Thirty-six pediatric patients with laryngeal papillomatosis undergoing suspension laryngoscopic surgery were anesthetized with oxygen and volatile anesthetic insufflation while spontaneously breathing. Anesthesia was induced by inhalation of 8% sevoflurane in oxygen by mask. Atropine, dexamethasone, lidocaine, and midazolam were administered intravenously. The tip of a 7Fr DLCVC was inserted below the glottis after placement of the laryngoscope and establishing suspension.
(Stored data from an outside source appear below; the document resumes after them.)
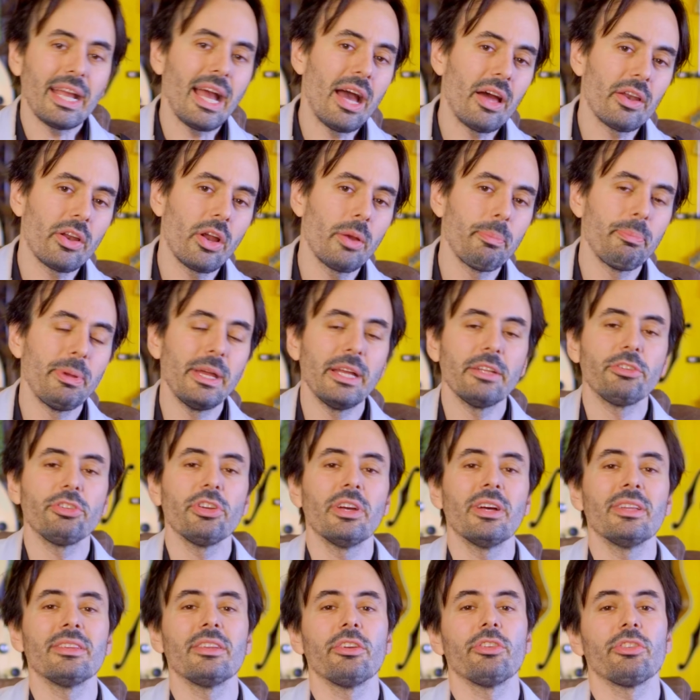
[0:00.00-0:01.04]
out our
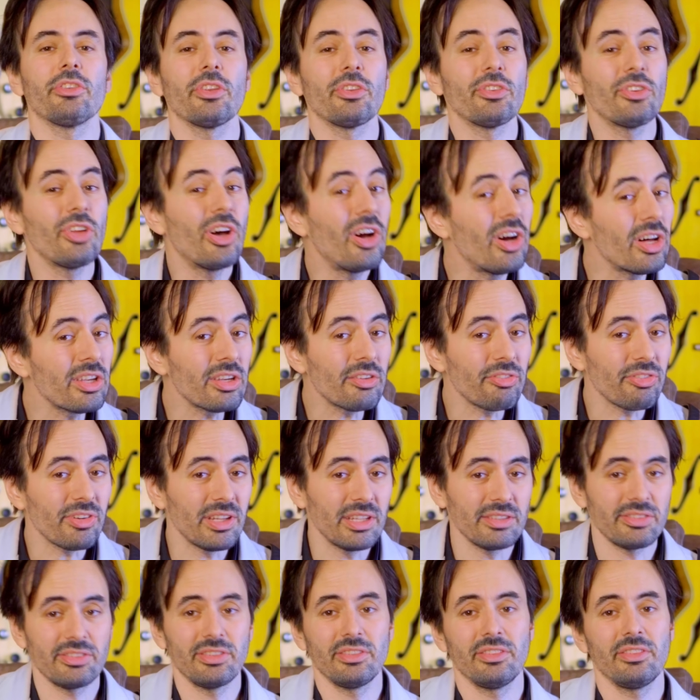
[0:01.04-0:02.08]
Patreon. There's a ton of
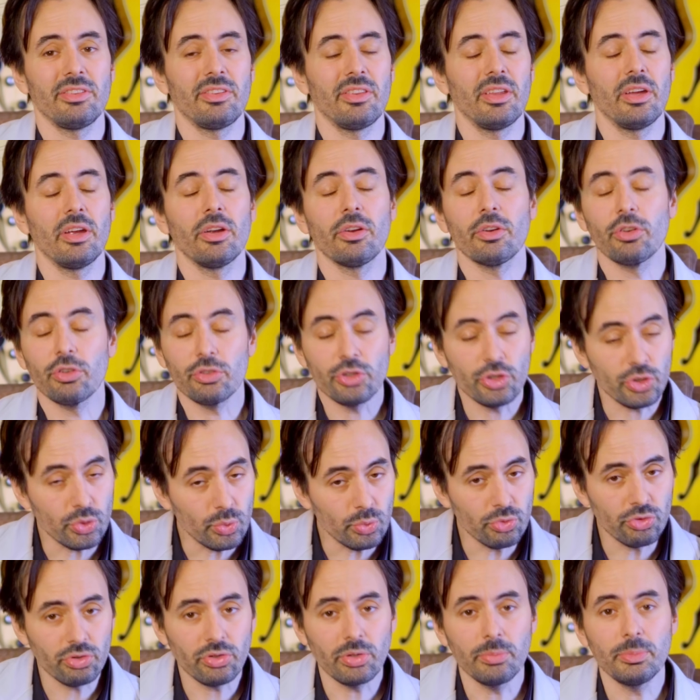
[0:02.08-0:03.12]
lessons there,
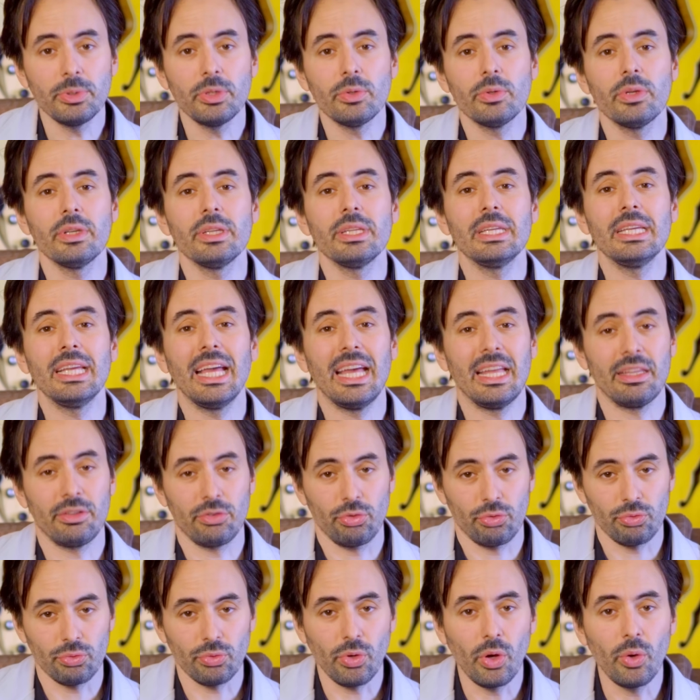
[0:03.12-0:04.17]
huge community and
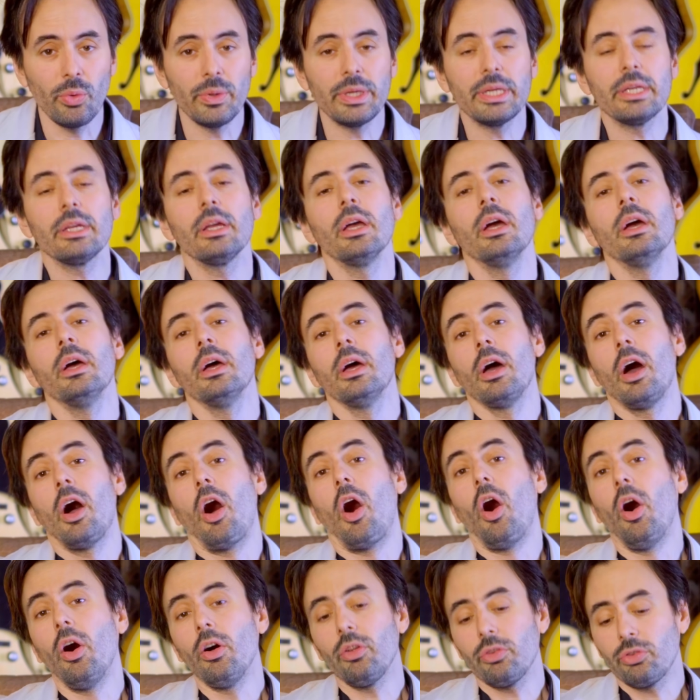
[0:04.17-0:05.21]
growing.
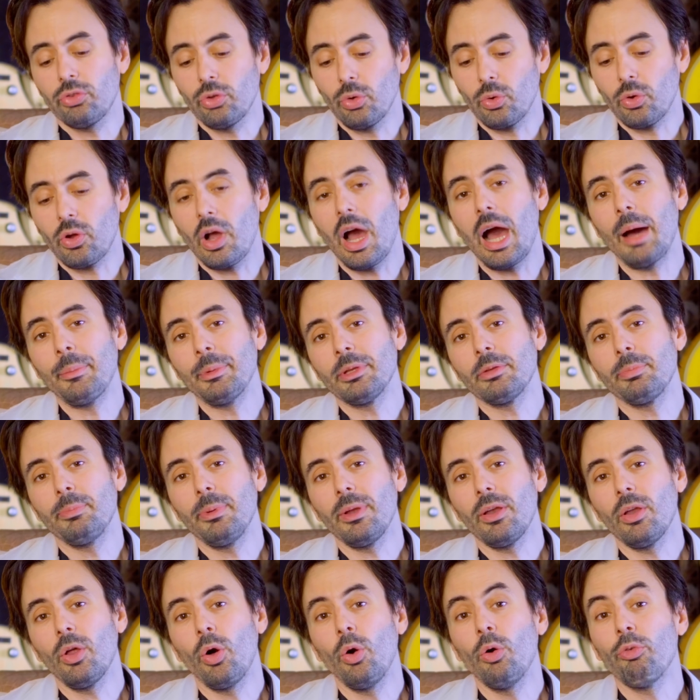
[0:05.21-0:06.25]
Also, comment
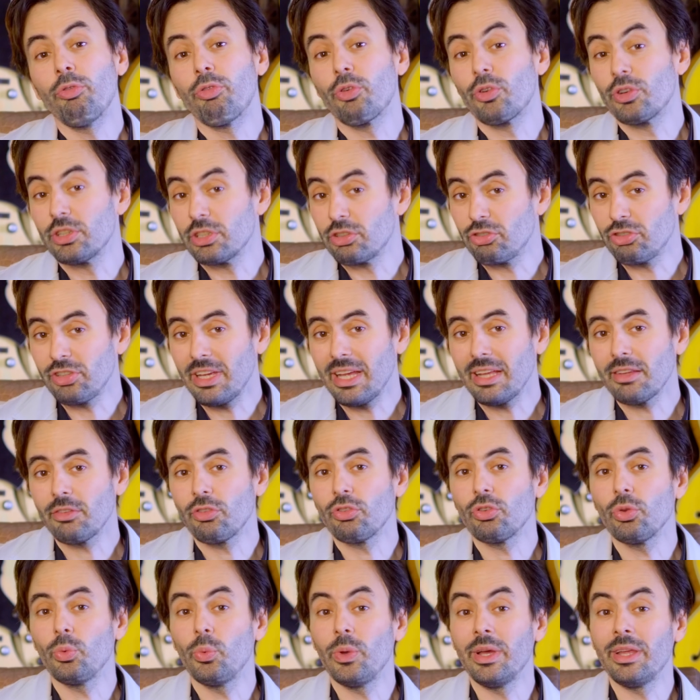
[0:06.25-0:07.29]
below for a chance
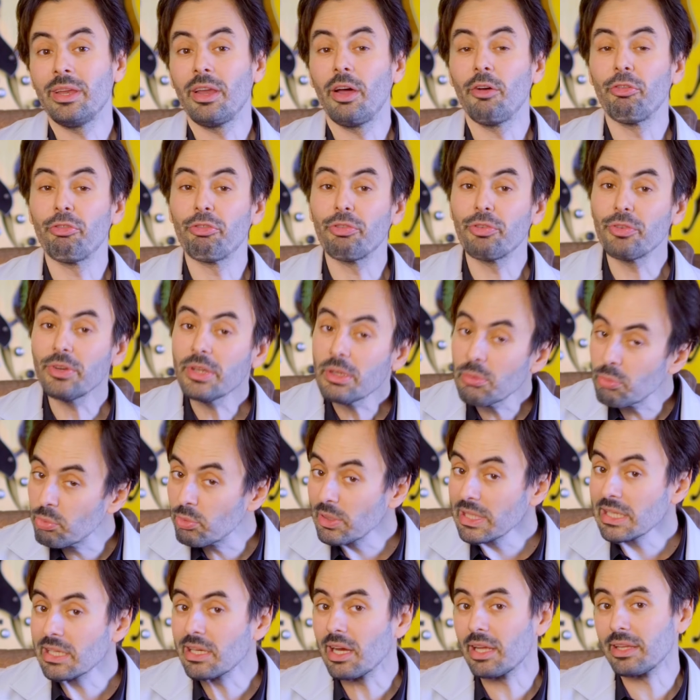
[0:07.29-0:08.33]
to win a free
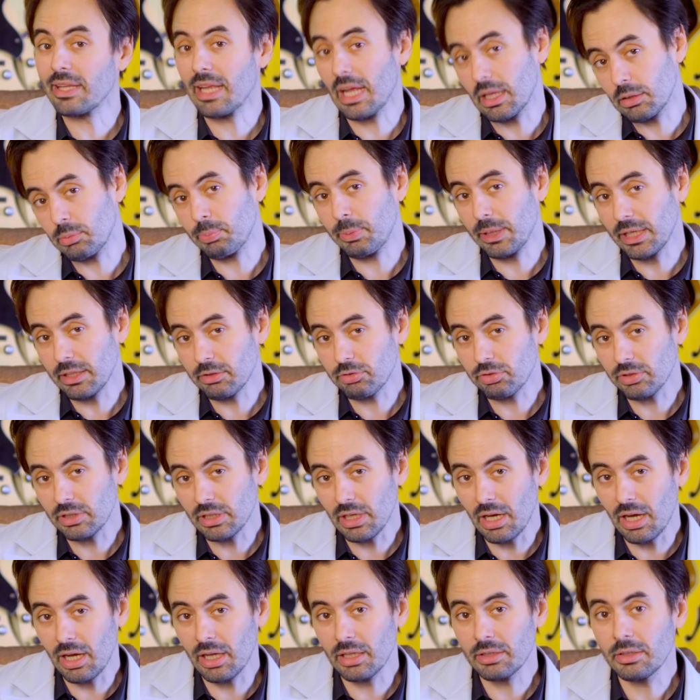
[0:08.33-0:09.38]
week on that
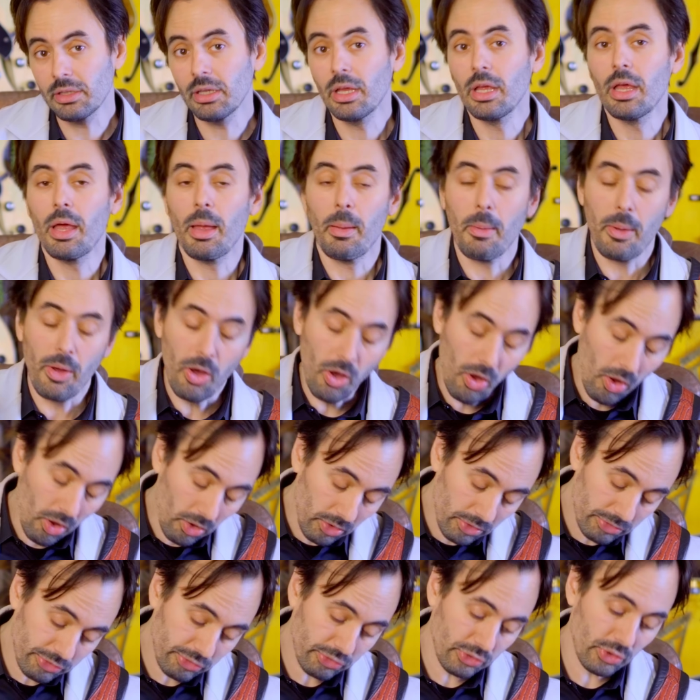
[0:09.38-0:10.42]
Patreon.
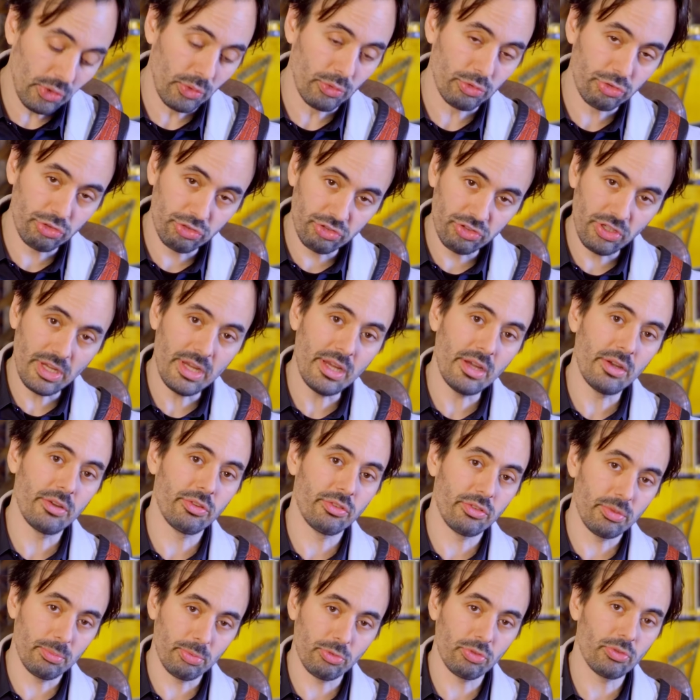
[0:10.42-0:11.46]
Also, share,
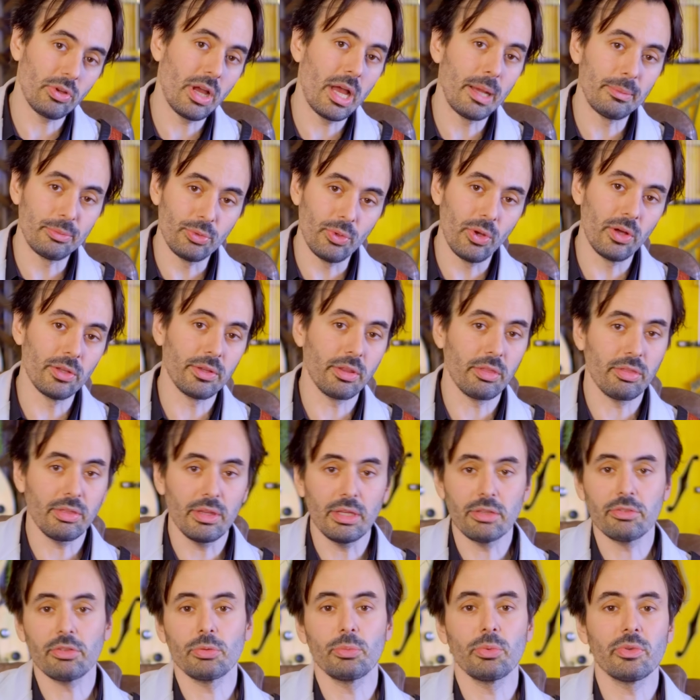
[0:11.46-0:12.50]
subscribe, do all the
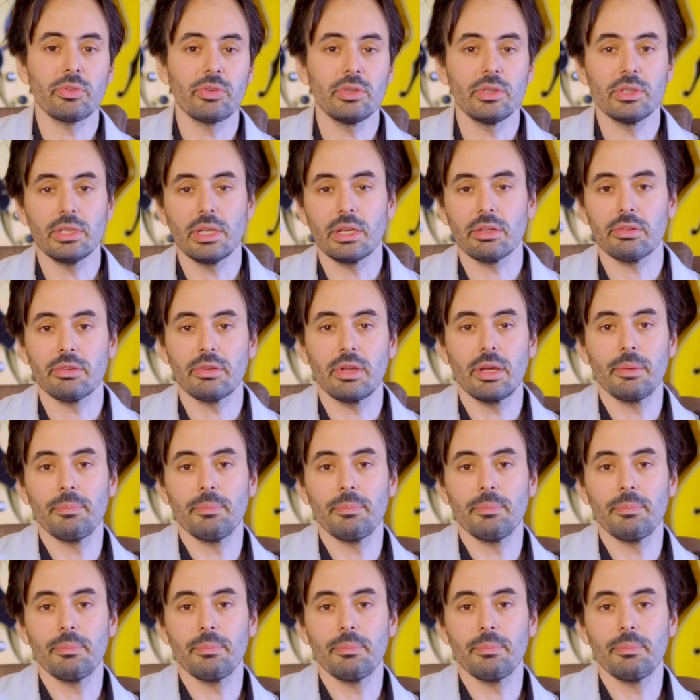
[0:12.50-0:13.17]
things, and we'll see you next time.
Anesthesia was maintained with insufflation of 4-6% sevoflurane and oxygen with a total fresh gas flow of 6 l·min(-1) through the 14G (larger lumen) of the DLCVC. Endtidal carbon dioxide tension (PetCO2) was monitored using the other lumen of the DLCVC, which was connected to the CO2 sampling line. Duration of the procedure as well as total anesthesia time was recorded. Electrocardiography (ECG), heart rate (HR), mean arterial pressure (MAP), oxygen saturation (SpO2), and PetCO2 were also monitored. Arterial blood was sampled for blood gas analysis including pH, PaO2 , PaCO2 , and actual base excess (ABE). Complications, including intraoperative patient movement, hypoxemia (SpO2 < 95% during oxygen insufflation), nausea, vomiting, bronchospasm, and arrhythmias, were recorded.

RESULTS

There was a significant increase in PetCO2 and PaCO2 (P values <0.05) as well as a decrease in ABE, pH, and PaO2 (P values <0.05) in samples collected before and after surgery. MAP, HR, and SpO2 after surgery were not significantly different from after induction values (P values >0.05). During surgery, SpO2 < 95% in three cases and body movements in three cases were observed. No patient had any other of the complications previously described. Furthermore, no postsurgical endotracheal intubation was needed in any patient.

CONCLUSIONS

After establishing an adequate depth of anesthesia, a spontaneous ventilation anesthesia technique with insufflation of oxygen and volatile agent through a DLCVC is feasible in pediatric patients undergoing suspension laryngoscopic surgery for laryngeal papillomatosis.